In this article, we follow the approach taken by Riesch and Spiegalhalter in “Careless pork costs lives’: Risk stories from science to press release to media’ published in this journal, and offer an assessment of one example of a ‘risk story’. Using content and thematic qualitative analysis, we consider how the findings of an article ‘Fetal Alcohol Exposure and IQ at Age 8: Evidence from a Population-Based Birth-Cohort Study’ were framed in the article itself, the associated press release, and the subsequent extensive media coverage.
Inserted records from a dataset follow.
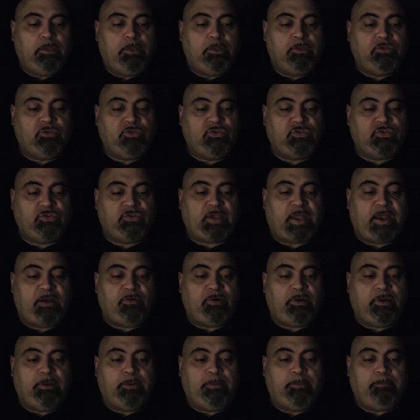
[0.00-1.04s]

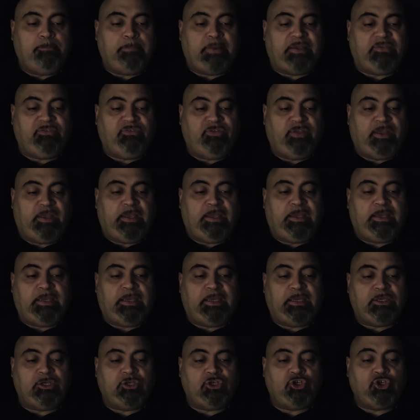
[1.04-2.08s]
Sarah by saying,
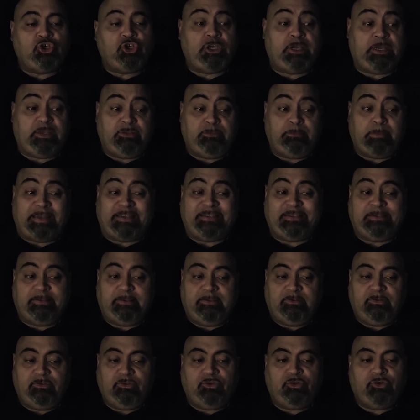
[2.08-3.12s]
"She is my
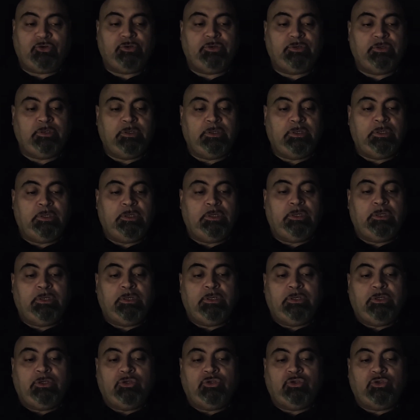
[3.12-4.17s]
sister."
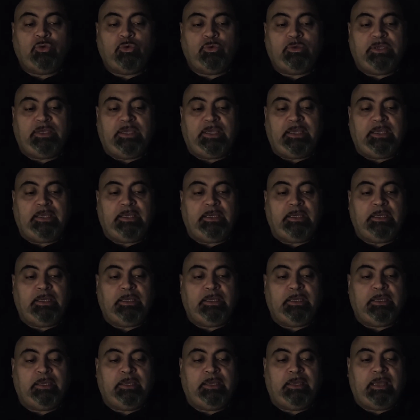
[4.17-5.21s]
So King
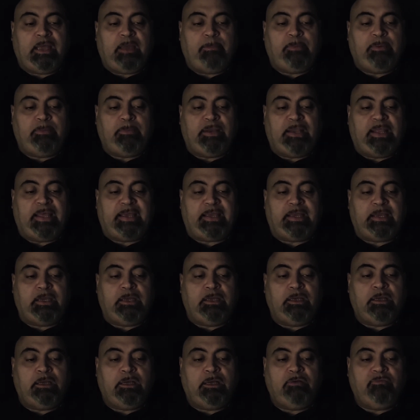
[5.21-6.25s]
Abimelech
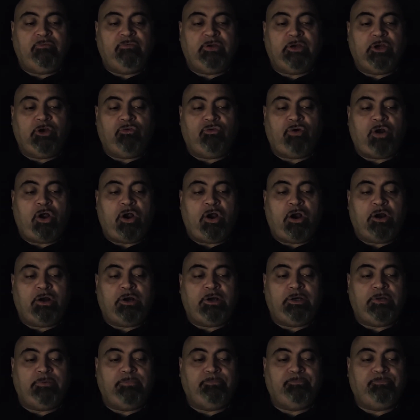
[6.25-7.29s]
of Gerar
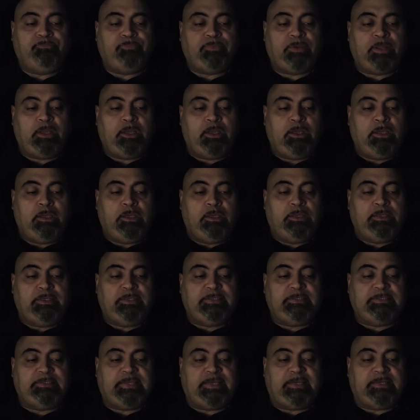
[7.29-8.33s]

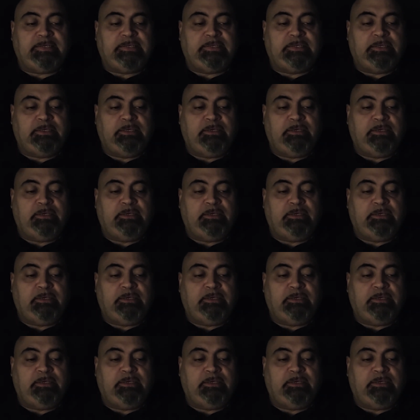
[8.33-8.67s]
sent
We contextualise this consideration of a risk story by discussing a body of work that critically engages with the development and global proliferation of efforts to advocate for alcohol abstinence to pregnant (and pre-pregnant) women. This work considers the ‘democratisation’ of risk, a term used to draw attention to the expansion of the definition of the problem of drinking in pregnancy to include any drinking and all women. We show here how this risk story contributed a new dimension to the democratisation of risk through claims that were made about uncertainty and certainty. A central argument we make concerns the contribution of the researchers themselves (not just lobby groups or journalists) to this outcome. We conclude that the democratisation of risk was advanced in this case not simply through journalists exaggerating and misrepresenting research findings, but that communication to the press and the initial interpretation of findings played their part. We suggest that this risk story raises concerns about the accuracy of reporting of research findings, and about the communication of unwarrantedly worrying messages to pregnant women about drinking alcohol.